Jon Ossoff’s defeat in Georgia’s congressional special election was a tipping point. In the 24 hours after he fell short in the most expensive House race ever, Democrats almost uniformly acknowledged that the party needed to craft a more compelling economic issue and not simply expect moderate Republicans to come turn their backs on the GOP over Trump’s assorted foibles. If the Democrats succeed in defeating the Senate health care bill — which, despite its recent setback, is still very much in play — it will be in large part because opponents, from elected officials to “resistance” activists, focused on the issue at hand and mostly eschewed gratuitous shots at the White House.

“This fight is reminding Democrats what the Democratic Party is for,” Ben Wikler, MoveOn’s Washington director, told CNN. “The point of having a Democratic Party is to fight against laws that would take away people’s health care to fund tax credits for rich people.”

The rabble-rousers on the left seem to agree. Our Revolution, the political organization spawned by Sanders’ primary campaign, Democracy Spring, #AllOfUs, and DSA are among the groups planning further protests — including a round of “nonviolent sit-ins across the country” next Thursday — against the Republican bill. All support single-payer health care and typically operate outside the sphere of party politics. #AllOfUs, a millennial group, launched an effort in February to bolster progressive primary challengers to elected Democrats “who won’t do everything in their power to resist Trump.”

Can it last?

Neera Tanden, president of the Center for American Progress and a longtime adviser to Hillary Clinton, frequently jousts with more aggressive progressive activists, many attached to those groups, on Twitter. And while she is careful to steer clear of any outright condemnation of Sanders, Tanden praised his work in defense of Obamacare without reservation.

“I think it’s great what he’s doing and I respect the fact that he supports single-payer but he’s not using his support for single payer to weaken the ACA right now,” she told CNN. “There are some voices that have criticized (from) the left on the ACA and I think that Sen. Sanders’ refusal to do that has been really important.”

Whether this détente will outlive what one activist described as a “five-alarm fire” is a more complicated question.

“It sometimes is easier to cohere when you are the party out of power, especially in fights like this,” said David Axelrod, a former top adviser to President Obama and CNN senior political commentator. “In battles with the Republicans on core issues like health care, there will be a coming together. It doesn’t mean that when primary battles come that factional differences won’t resurface.”

The divide could re-open sooner than that. Massachusetts Sen. Elizabeth Warren, in an interview with The Wall Street Journal this week, called single-payer “the next step.” Sanders said he will unveil new Medicare-for-all legislation in the coming weeks, “soon after this debate is over.”

Those proposals seem might seem audacious at this particular moment, when Democrats control nothing in Washington.
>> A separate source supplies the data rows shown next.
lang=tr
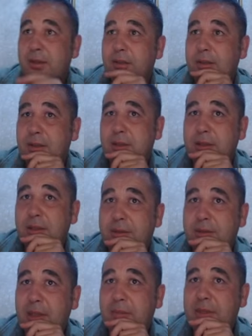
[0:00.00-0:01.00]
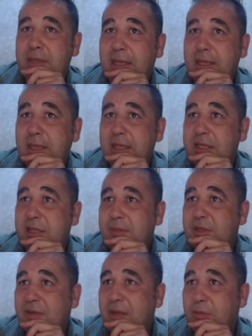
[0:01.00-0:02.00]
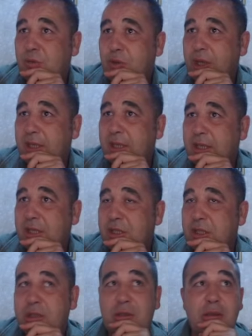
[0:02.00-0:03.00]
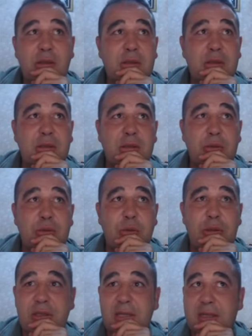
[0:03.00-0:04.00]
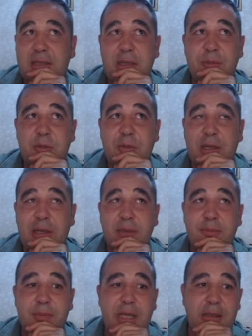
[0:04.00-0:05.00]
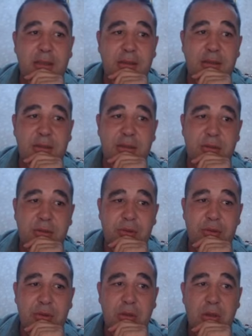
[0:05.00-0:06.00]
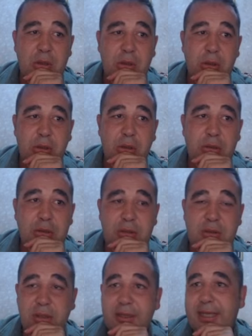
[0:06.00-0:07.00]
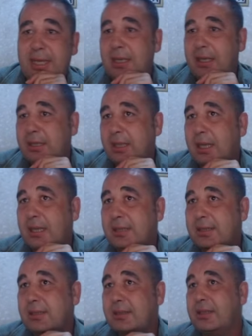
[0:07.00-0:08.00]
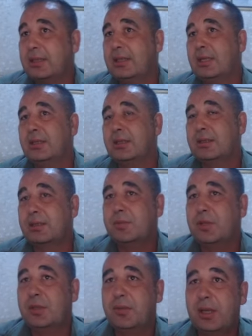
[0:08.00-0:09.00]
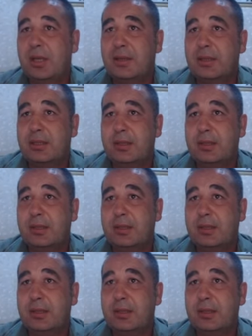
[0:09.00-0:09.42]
E, tabii bir de ara rencimiz varmış. Ara renci e, 4 saatte mi bakalım nereden ne diyor. Ondan sonra diğerlerine gelir hızlıca değinir şimdi. Evet.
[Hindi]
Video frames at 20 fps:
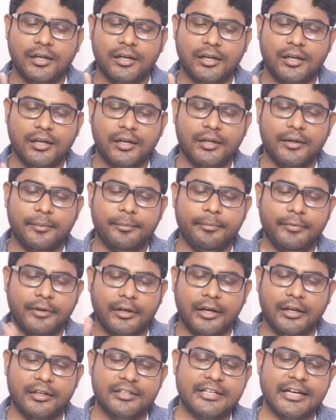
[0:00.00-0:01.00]

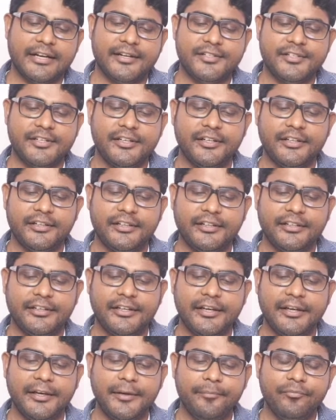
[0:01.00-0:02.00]
आ, इसका रीजनिंग
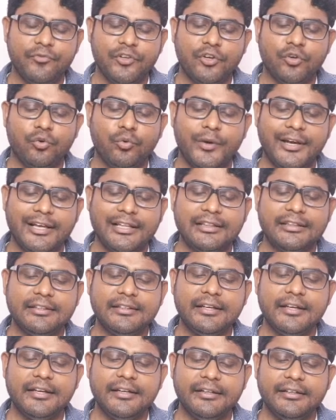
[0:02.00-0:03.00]
देखिए
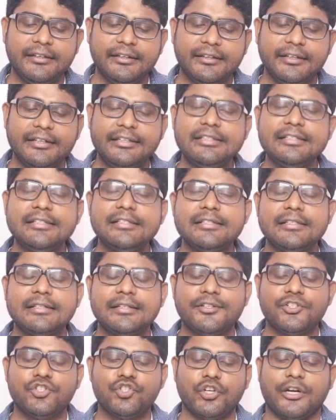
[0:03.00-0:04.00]
वेल्थ कैन इंक्रीज
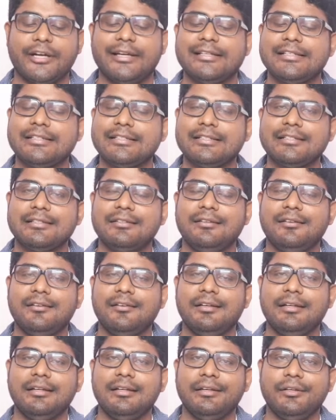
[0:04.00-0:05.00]
चॉइस
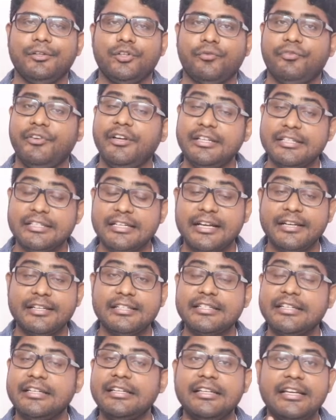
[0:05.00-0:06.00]
तो फिर इसका
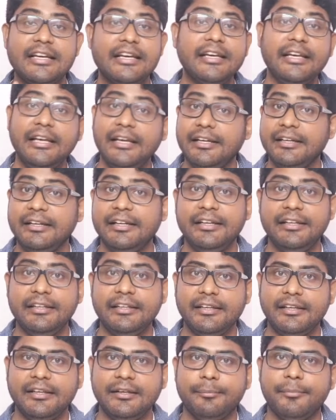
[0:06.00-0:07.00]
रीजनिंग ये नहीं
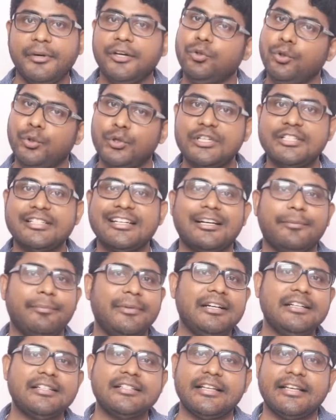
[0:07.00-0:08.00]
है बट दोनों
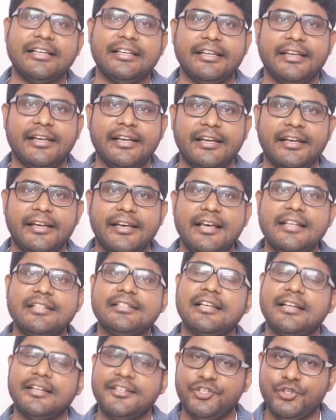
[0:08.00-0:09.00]
स्टेटमेंट सही है
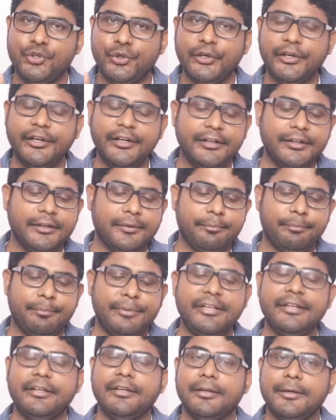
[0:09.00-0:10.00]
आंसर इज योर
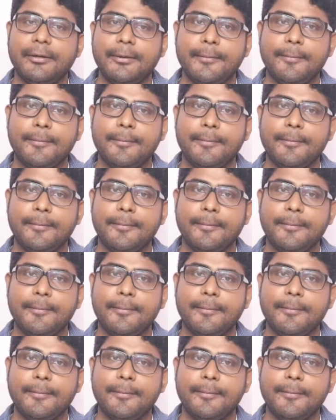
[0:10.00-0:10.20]
बी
But they represent a down payment to the voters and progressive activists working to return the party to power in 2018 and 2020.

Asked if he thought his current, full-throated defense of Obamacare might earn his message a second look from Democrats skeptical of the messenger, or embittered by the 2016 campaign, Sanders demurred.
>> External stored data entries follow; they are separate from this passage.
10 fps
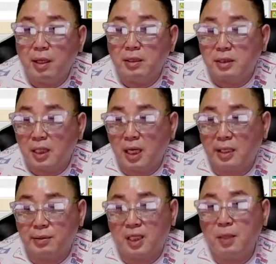자,
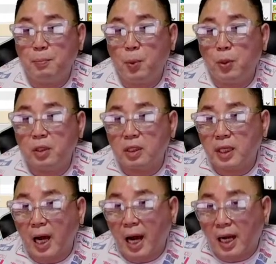키포인트를
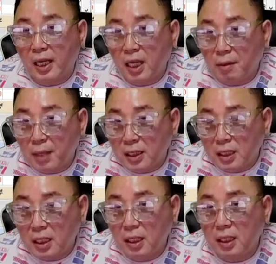
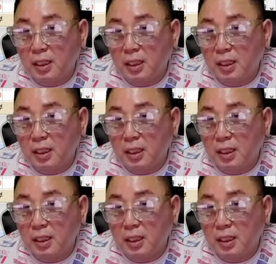알아야만이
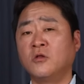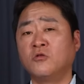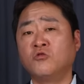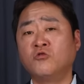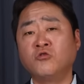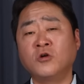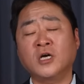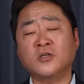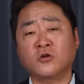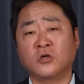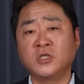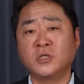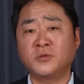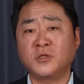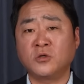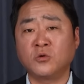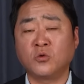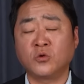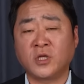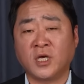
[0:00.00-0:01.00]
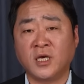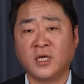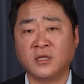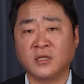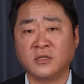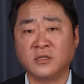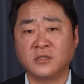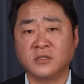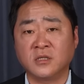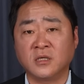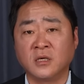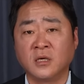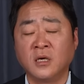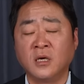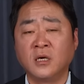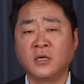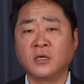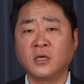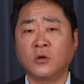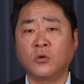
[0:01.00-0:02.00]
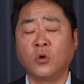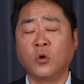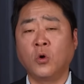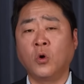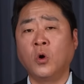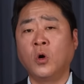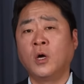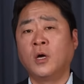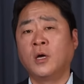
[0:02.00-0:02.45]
누가 전입신고돼 있는지 그리고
“That may well be the case, but that’s not my purpose right now,” he said.

If the current fight in California over a statewide single-payer bill is any indication, the era of intra-party good feelings seems destined to be short-lived. Protests in support of the legislation, passed by Democrats in the state senate but tabled by Democratic Assembly Speaker Anthony Rendon, are ramping up. (Sanders said in a statement last week that he was “extremely disappointed” by the decision.)

But MoveOn’s Wikler, who took turns at the mic rallying crowds ahead of Sanders’ speeches during their weekend swing, offered some qualified optimism — if not for any particular bill, than the conversations that lie ahead.

“If Democrats retake power,” he said, “the idea of a public option and Medicare-for-all are going to be a much easier sell because Democrats stood shoulder-to-shoulder in the fight today.”